Moving forward, one of the key drivers it to build a data center that can be declared as an end state. This is in opposition to hand crafting a data center as individuals.
Imperative models have long ruled the data center. This is a process in which Operations configures each device to do specific things, typically one at a time, without a real focus on the data center holistically. Declarative models imply that you craft the intent of your resources and allow the lower level system to determine the best way to execute your desires.

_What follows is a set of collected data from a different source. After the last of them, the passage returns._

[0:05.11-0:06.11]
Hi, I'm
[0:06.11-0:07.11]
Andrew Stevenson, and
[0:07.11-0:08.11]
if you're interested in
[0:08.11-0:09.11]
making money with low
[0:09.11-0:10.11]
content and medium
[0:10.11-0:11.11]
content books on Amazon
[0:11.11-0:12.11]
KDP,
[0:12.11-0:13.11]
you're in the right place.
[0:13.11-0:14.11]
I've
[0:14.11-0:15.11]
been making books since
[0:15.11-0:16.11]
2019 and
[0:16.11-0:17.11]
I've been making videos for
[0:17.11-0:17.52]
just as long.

Take Uber’s ridesharing app as an example. You instruct the app with your destination and the class of service (UberX, UberBLACK, etc.) you want. It then handles all of the low level details by finding a driver, supplying a route, and processing payment. Do you dwell on how this is done, or do you simply wish to remove friction and consume the service?
How does this sort of value translate into the world of declarative data centers? And how can this be used for the design process?
First, using any sort of configuration management model will largely eliminate the legacy mindset of building by hand as individuals. Instead, statements can be created as a team – in real time – and become actionable because they not only define how a data center should look but also can be feed into a management tool to make change happen.
Once this has been done, change is predictable and repeatable. Because a configuration value has been set by the team, it becomes reality when fed into a configuration management tool. Drift (change) is remediated on a schedule. Otherwise, configuration values are often changed both randomly (on specific servers) and inconsistently (different values based on who made the change and what they believe the value should be).
If you consider this, then, you have now created what is known as a Force Multiplier. The entire team is now empowered to view, create, and enforce consistency within the data center. There is no “one guru person” that knows how things are done, or at least – there shouldn’t be!
Because declarative configurations are also enforced within the data center, they become a living set of documentation. Most all config tools allow for comments and verbose descriptions. Rather than keeping documentation separate from action, why not couple them? After all – documentation is stale the MOMENT it is created, because change is a constant.
It’s important to separate the living state of a system from the declarative configuration of that system.